Some people may think I'm crazy (or a genius!), but all three of my kids—ages 8, 6, and 3—are in bed well before 8:00 p.m. most nights. Not only do I agree with what doctors recommend—that children need adequate sleep to be healthy and happy—but quite frankly, I also value my alone time, sans kids.

Now science backs up what I've long believed: When kids go to bed earlier, moms are happier!

A Growing Up Australia study looked at thousands of kids beginning more than a decade ago. Researchers used interviews, conducted every two years, to evaluate families' mental health and sleep habits. Not only did they determine that kiddos who hit the hay by 8:30 at night displayed "better health-related quality of life," but their mamas did too!

Credit: Yuganov Konstantin/Shutterstock

Could it be because these moms had more time to do things they wanted to do? Like have a glass of vino, or chat with a human being old enough not to drink out of a sippy cup? That's my guess!

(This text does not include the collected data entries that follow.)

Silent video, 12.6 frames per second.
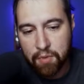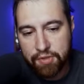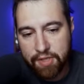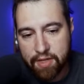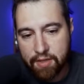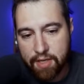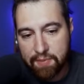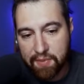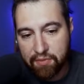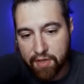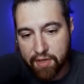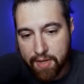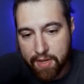likely come in
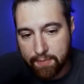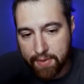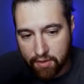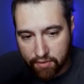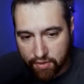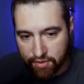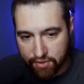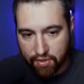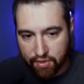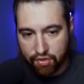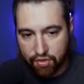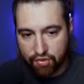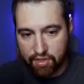with our Melmetal and just go
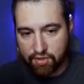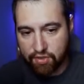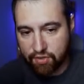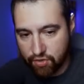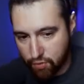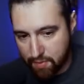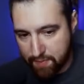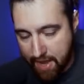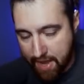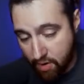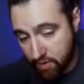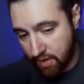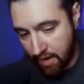straight into the
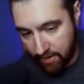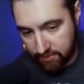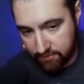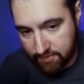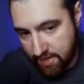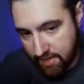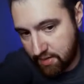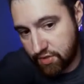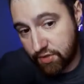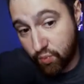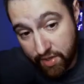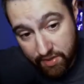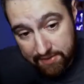superpower and just
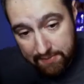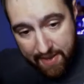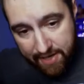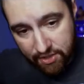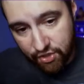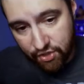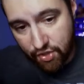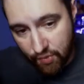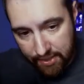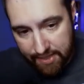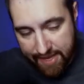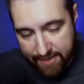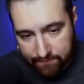win this match, knowing
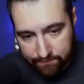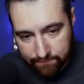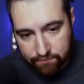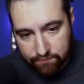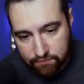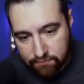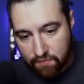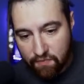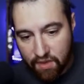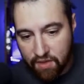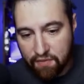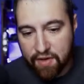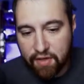that
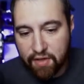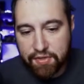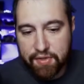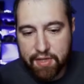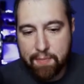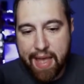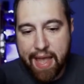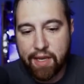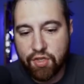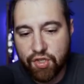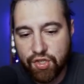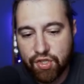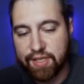Yvetal in the back is
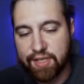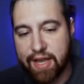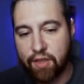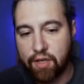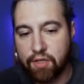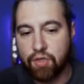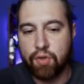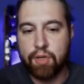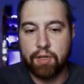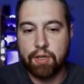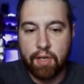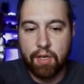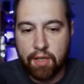just not looking too good.
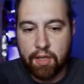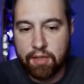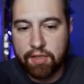This is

Meanwhile, if your kids aren't used to going to bed early, it could be difficult to get them on a new schedule. Ultimately, it's about setting up a bedtime routine, and sticking to it. If you already have a routine that's working, but you don't start it until much later than you'd like, consider moving the time forward by 15 minutes or a half hour each day. Within a few days or a week, likely you'll see the benefits for both mom, and child.

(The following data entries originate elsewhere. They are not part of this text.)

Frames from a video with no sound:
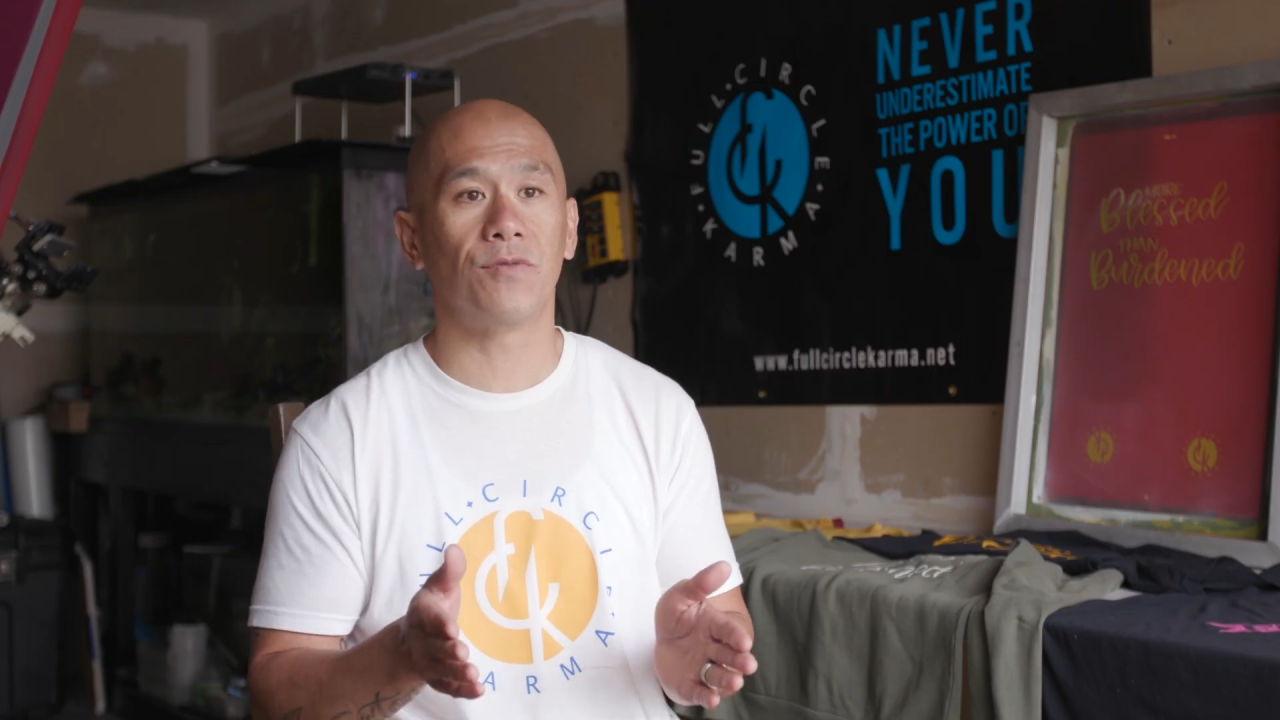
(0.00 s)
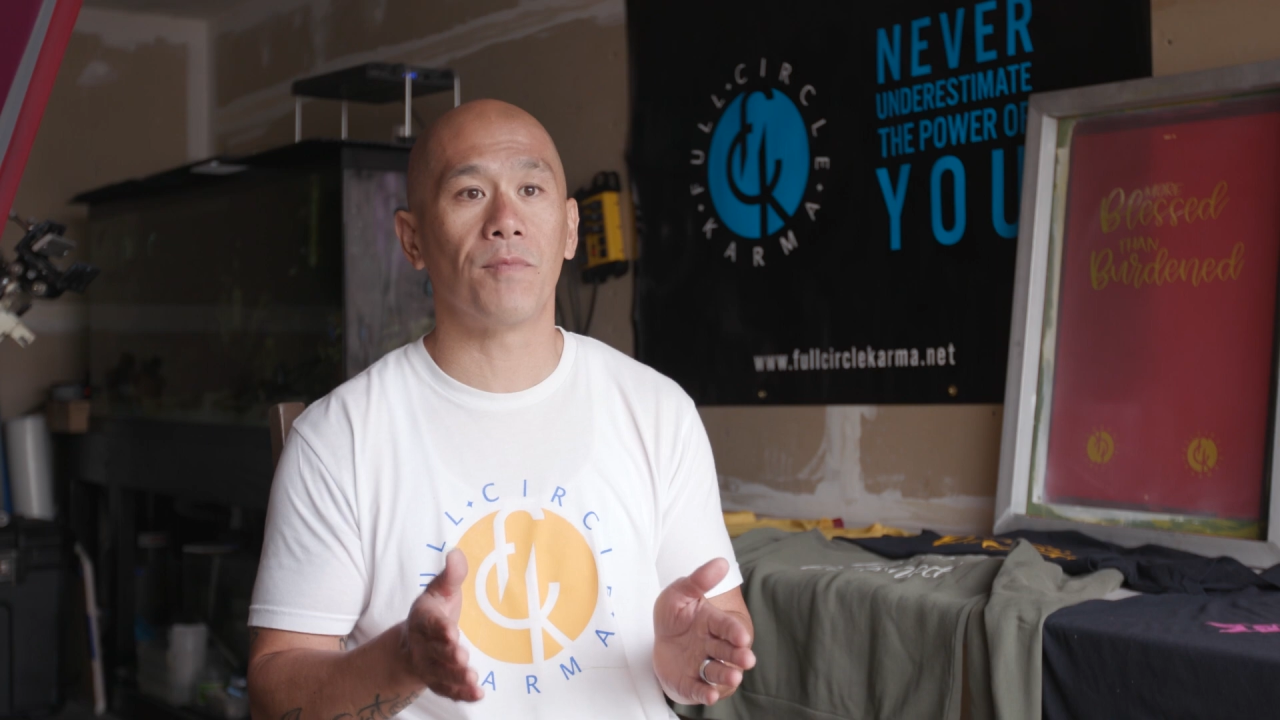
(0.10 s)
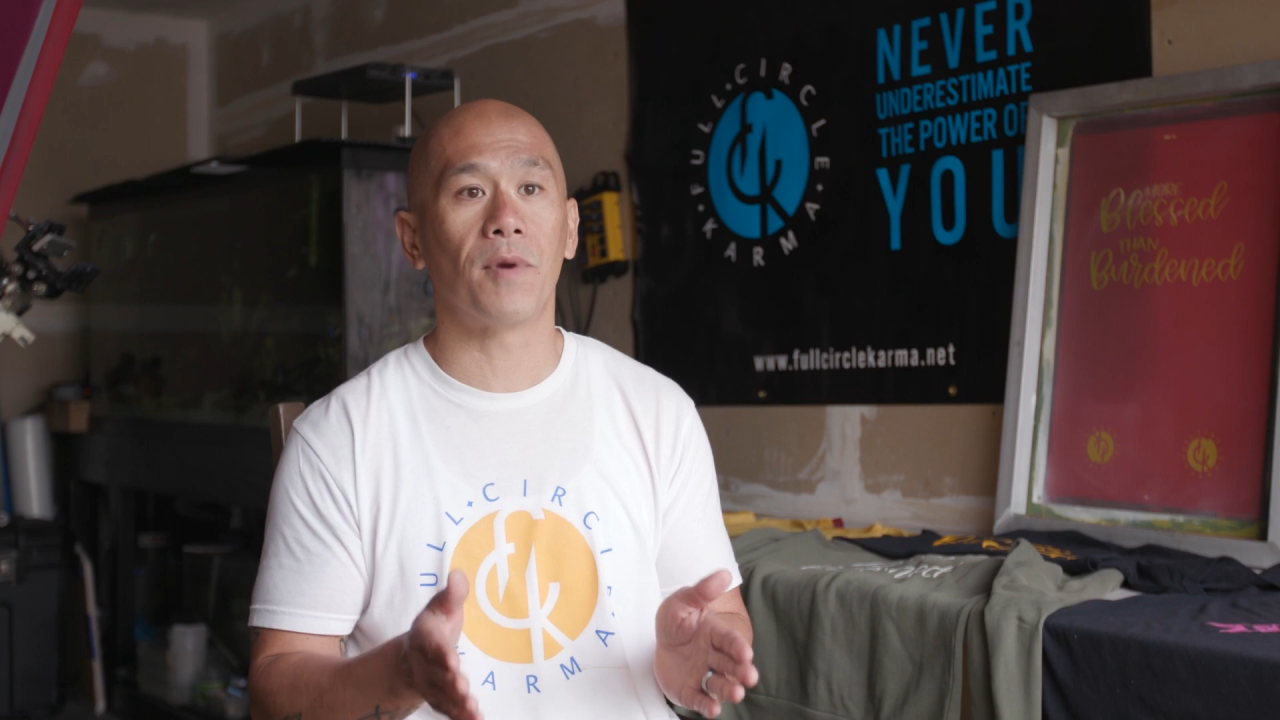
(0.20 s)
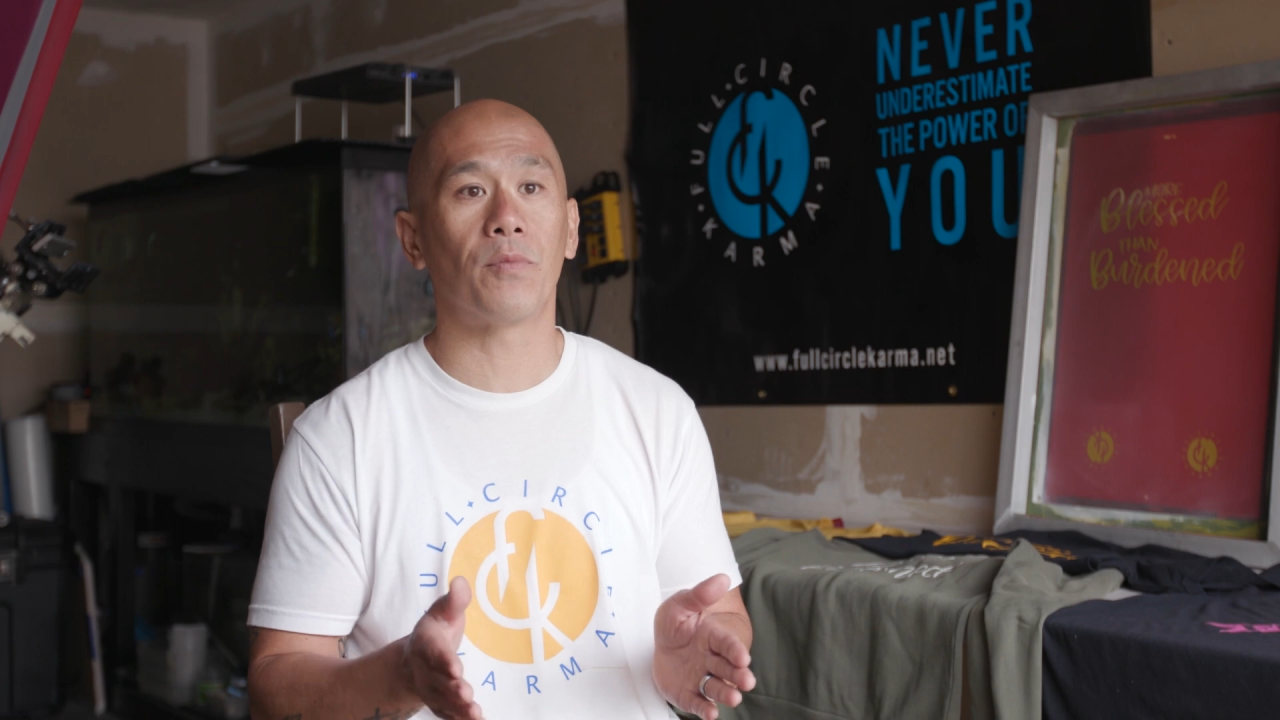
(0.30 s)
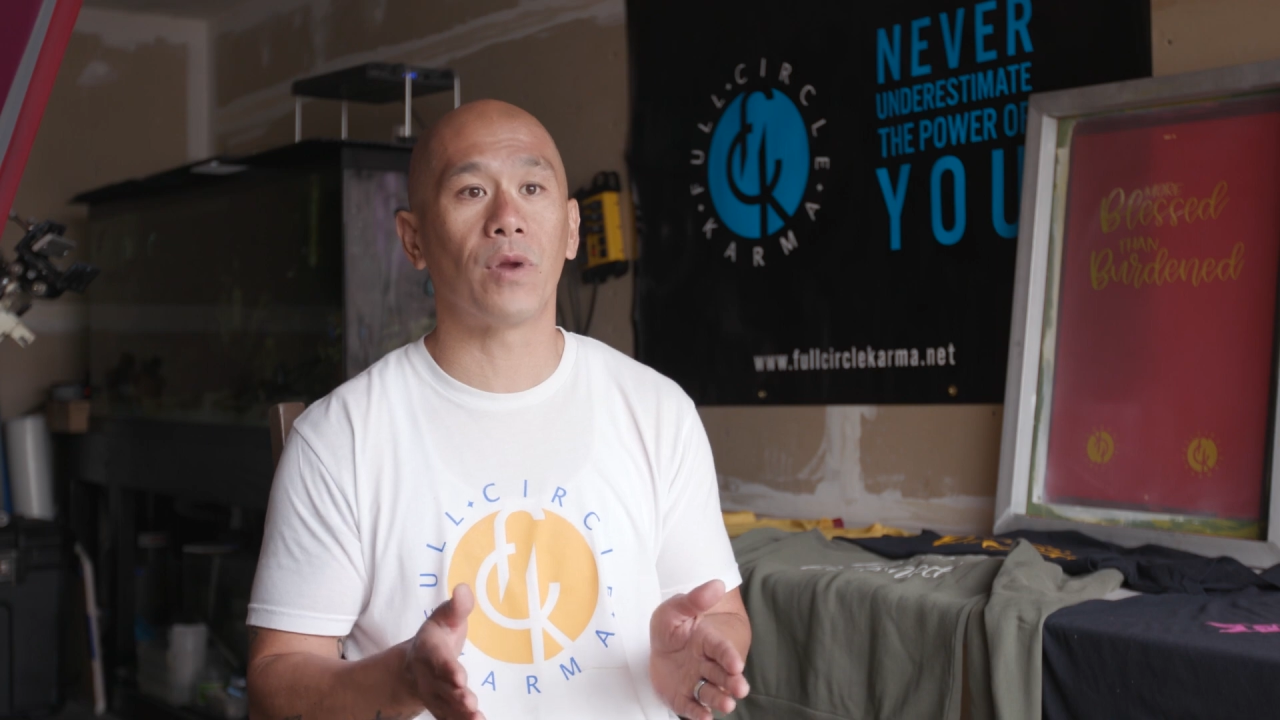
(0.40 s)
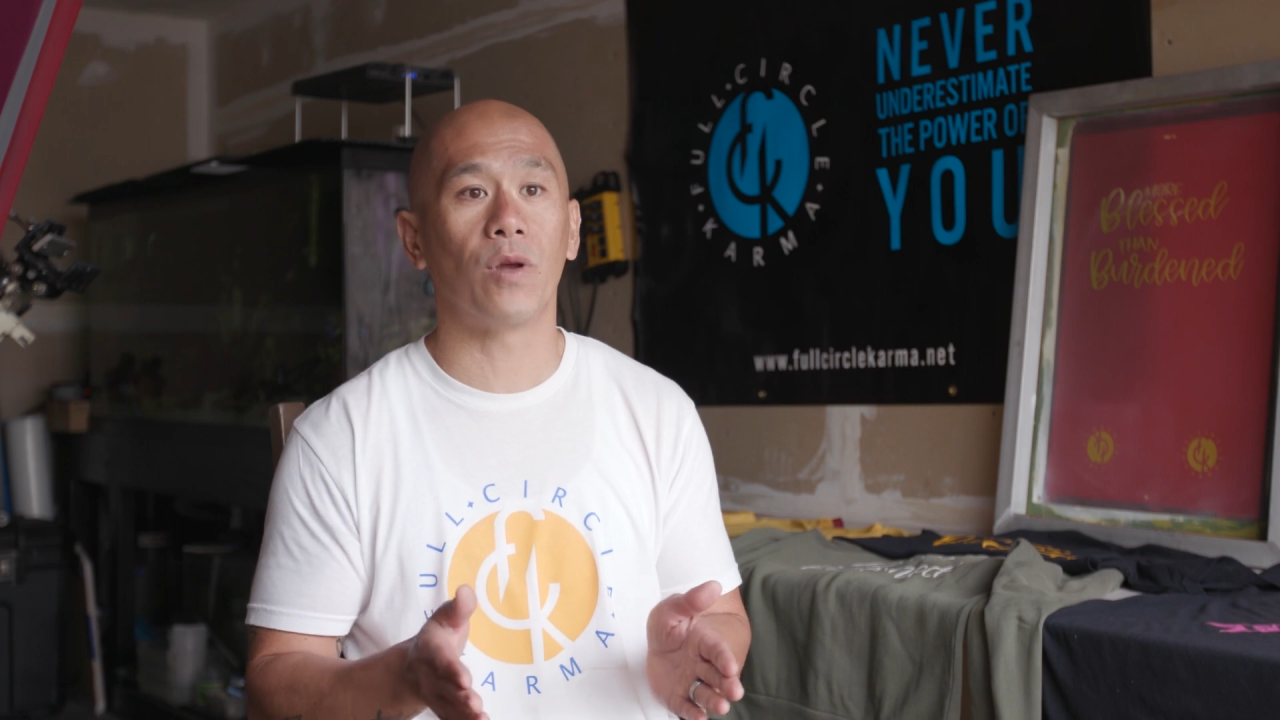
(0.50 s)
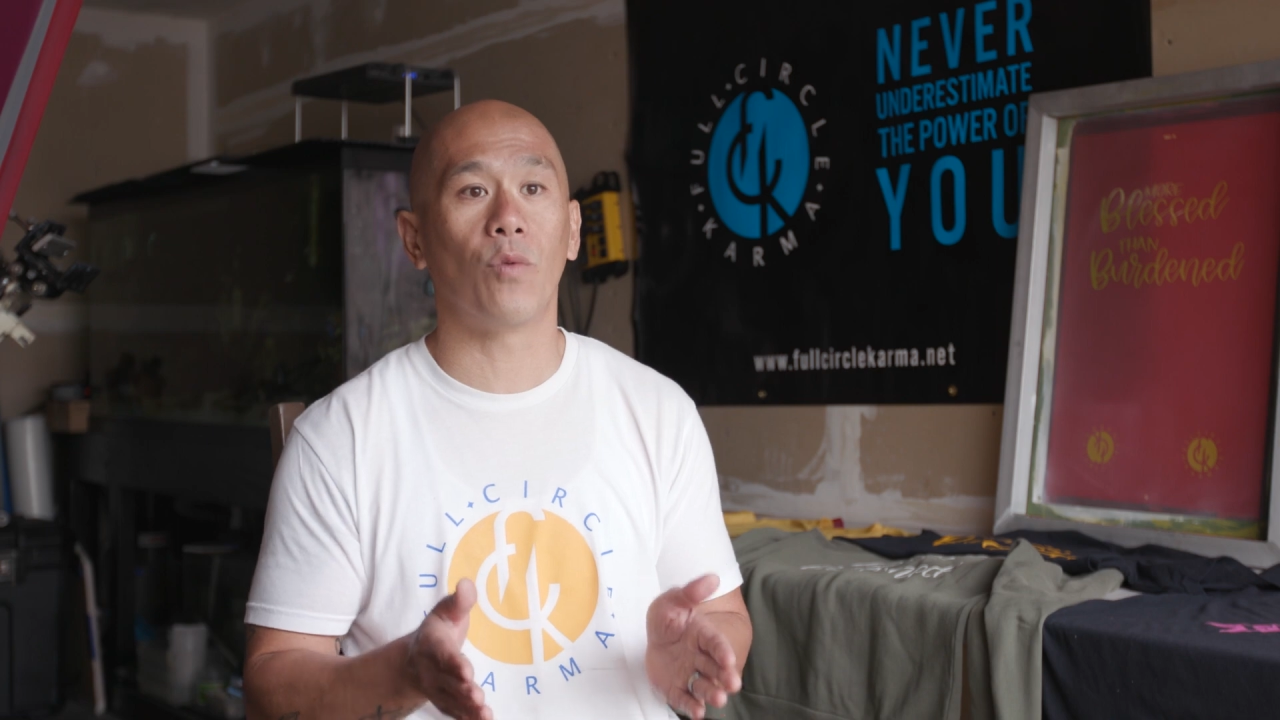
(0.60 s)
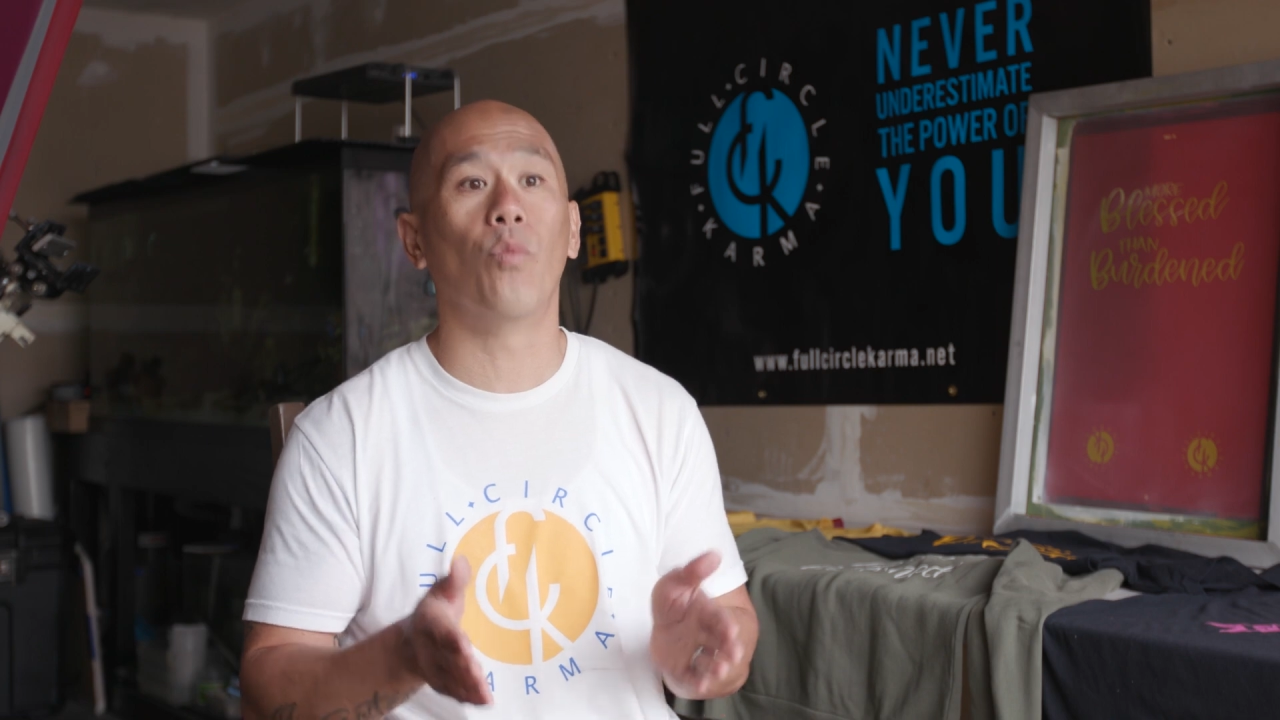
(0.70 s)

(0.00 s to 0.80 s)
remembering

What time do your kids go to bed?

Melissa Willets is a writer/blogger and soon-to-be mom of 4. Find her on Facebook where she chronicles her life momming under the influence. Of yoga.

Comments (2)

December 13, 2019
My kids (who are now 18 & 21) always had an early bedtime, preceded by a set bedtime routine which we stuck to most nights of the year - weekends included. Even as teens who took advanced classes and were 3 season athletes, they rarely had problems getting up in the morning. I also had cell phones/devices plugged into the kitchen 30 minutes before bedtime, or 9:30 in high school. Our kids knew their number one priority was to be the best student possible, and a subtask is being rested enough to learn and behave in school. Based on their success during and after high school, I think earlier bedtimes made for happier and higher performing kids. And my husband and I were able to enjoy some one-on-one time together, which made both of us happier too. Although today my kids are out of high school, our town is battling for later school start times. Even my own kids think teens will stay up later and later on their phones or laptops and nothing will really change.
January 18, 2019
Don't forget about dads, the magazine is titled "Parents" right? My husband and I do bedtime together, as I imagine many other modern couples do.